Cette hypothèse n'exclut nullement celle de Veyrin; cette dernière demande à être formulée différemment en disant, que des deux partenaires, c'est la sculpture qui aurait peu à peu quitté le monde de la tombe. La validité de cette hypothèse reste à établir; rien ne dit à priori qu'il faille voir ici un terme dans une évolution.


BILIOGRAPHIE
AZZOLA, (J. et F.), Mittelalterliche scheibenkreuz-grabsteine in Hessen, Hessische Forschugen, Heft 10 (1972), 178 p.
CARO BAROJA (J.), De la vida rural vasca, Estudios vascos IV (1974), Ed. Txertoa, 368 p.
DUVERT (M.), Etude d'un groupe de stèles discoïdales du XVIIe siècle en Amikuze (Basse-Navarre), Cuadernos de Etnología y Etnografía de Navarra, n°37 (1981), pp. 183-212.

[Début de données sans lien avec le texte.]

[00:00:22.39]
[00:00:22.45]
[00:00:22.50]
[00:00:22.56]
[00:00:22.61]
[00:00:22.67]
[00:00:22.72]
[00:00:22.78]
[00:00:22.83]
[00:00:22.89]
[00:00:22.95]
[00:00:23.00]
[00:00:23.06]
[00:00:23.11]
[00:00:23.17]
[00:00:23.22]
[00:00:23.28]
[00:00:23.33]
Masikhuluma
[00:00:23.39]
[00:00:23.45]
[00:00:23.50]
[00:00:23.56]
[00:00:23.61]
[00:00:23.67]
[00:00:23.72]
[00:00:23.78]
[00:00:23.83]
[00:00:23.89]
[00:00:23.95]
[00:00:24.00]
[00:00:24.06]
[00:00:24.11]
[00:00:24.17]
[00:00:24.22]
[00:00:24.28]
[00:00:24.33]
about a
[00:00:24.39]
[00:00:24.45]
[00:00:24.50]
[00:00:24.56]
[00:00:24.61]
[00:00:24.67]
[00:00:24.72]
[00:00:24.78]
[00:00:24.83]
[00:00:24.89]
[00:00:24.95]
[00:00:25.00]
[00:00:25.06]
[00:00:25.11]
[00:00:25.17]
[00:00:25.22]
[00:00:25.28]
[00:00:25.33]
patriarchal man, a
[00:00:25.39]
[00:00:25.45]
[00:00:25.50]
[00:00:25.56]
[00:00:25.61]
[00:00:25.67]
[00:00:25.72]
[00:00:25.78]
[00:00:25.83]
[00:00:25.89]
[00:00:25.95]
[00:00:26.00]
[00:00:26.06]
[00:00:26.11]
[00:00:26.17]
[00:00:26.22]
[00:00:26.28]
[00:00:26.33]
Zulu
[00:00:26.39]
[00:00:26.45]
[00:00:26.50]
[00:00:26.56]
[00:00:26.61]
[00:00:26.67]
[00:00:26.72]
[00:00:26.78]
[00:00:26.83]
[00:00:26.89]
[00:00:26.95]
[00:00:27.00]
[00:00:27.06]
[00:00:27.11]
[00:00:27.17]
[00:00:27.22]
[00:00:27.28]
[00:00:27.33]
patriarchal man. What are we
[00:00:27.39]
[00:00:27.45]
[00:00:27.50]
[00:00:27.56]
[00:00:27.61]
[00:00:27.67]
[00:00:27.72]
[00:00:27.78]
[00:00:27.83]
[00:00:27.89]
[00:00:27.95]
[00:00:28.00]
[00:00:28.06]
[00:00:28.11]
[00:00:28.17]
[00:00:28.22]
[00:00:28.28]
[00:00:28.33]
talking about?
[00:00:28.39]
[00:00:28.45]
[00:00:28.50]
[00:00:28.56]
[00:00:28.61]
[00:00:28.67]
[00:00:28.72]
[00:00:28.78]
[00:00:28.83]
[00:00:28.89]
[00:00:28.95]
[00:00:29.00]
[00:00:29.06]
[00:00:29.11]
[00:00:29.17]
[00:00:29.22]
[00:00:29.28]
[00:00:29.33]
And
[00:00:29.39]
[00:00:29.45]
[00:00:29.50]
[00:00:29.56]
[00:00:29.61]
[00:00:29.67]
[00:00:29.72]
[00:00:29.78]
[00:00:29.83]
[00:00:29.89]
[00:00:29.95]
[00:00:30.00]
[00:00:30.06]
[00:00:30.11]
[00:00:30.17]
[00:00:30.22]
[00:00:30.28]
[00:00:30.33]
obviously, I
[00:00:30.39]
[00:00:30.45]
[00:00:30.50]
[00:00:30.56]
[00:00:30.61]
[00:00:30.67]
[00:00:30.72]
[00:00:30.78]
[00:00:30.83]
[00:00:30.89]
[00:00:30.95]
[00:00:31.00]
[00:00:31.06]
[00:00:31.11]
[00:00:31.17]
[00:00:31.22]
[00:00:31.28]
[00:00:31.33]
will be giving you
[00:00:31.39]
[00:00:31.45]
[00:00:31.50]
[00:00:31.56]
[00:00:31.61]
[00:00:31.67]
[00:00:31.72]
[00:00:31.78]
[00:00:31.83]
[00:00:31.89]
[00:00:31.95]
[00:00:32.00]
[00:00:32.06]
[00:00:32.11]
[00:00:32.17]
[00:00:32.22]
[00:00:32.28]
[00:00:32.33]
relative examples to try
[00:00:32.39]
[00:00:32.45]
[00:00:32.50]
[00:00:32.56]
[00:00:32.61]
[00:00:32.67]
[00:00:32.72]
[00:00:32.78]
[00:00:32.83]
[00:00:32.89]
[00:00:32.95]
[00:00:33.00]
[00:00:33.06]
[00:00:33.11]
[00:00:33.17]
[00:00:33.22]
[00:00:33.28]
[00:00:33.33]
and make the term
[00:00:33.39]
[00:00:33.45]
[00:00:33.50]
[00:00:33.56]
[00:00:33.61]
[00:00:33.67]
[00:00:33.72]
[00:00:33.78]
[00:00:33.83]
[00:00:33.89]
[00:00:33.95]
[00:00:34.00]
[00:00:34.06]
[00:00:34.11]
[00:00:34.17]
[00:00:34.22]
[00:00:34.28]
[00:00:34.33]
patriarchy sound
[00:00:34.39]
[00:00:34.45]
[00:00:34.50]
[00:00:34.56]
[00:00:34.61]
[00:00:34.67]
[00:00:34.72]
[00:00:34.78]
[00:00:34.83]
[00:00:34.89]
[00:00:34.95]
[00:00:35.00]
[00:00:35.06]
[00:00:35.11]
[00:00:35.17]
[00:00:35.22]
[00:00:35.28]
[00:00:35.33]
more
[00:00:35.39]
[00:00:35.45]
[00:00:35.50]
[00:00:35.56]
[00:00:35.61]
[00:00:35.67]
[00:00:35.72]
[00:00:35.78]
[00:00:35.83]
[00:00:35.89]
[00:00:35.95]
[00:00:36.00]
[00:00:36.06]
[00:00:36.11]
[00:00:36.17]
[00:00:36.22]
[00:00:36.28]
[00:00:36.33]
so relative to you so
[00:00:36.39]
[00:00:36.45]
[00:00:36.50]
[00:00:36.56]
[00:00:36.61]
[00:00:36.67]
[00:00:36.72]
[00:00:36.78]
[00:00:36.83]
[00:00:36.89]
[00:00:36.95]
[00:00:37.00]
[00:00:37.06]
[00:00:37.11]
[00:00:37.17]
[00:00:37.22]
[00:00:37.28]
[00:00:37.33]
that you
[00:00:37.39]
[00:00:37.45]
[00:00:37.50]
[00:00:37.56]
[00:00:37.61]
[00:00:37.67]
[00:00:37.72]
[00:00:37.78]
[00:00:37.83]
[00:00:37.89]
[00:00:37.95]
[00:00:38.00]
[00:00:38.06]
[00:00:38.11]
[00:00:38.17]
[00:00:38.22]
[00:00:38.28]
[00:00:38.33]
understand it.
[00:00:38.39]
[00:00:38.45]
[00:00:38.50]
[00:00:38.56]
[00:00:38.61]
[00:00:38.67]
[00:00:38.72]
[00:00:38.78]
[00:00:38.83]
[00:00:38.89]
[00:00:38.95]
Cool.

DUVERT (M.), Contribution à l'étude des stèles discoïdales basques dans la Navarre d'Ultra-puertos, 1985, Cuadernos de Etnología y Etnografía de Navarra, n°46 (1985), pp. 145-200.
ETCHEZAHARRETA (L.), Evolution du monument funéraire basque des XIXe et XXe siècles. Essai de description et d'interprétation de cette évolution à partir d'observations effectuées dans l'Ostibarre. Notion d'espace funéraire, 1984, Hil Harriak, Actes du colloque international sur la stèle discoïdale, Musée Basque-Bayonne, pp. 257-272.
VEYRIN (P.), Les Basques, 1955, Ed. Arthaud, 340 p.
VEYRIN (P.), L'Art au Pays Basque, in Pays Basque, Ed. Horizons de France, 1964, pp. 82-137.
PASSEMARD (E.), Les signes cruciformes et les points des maisons basques, Bulletin de la Société Bayonnaise d'Études Régionales, n°6 (1919), pp. 55-62.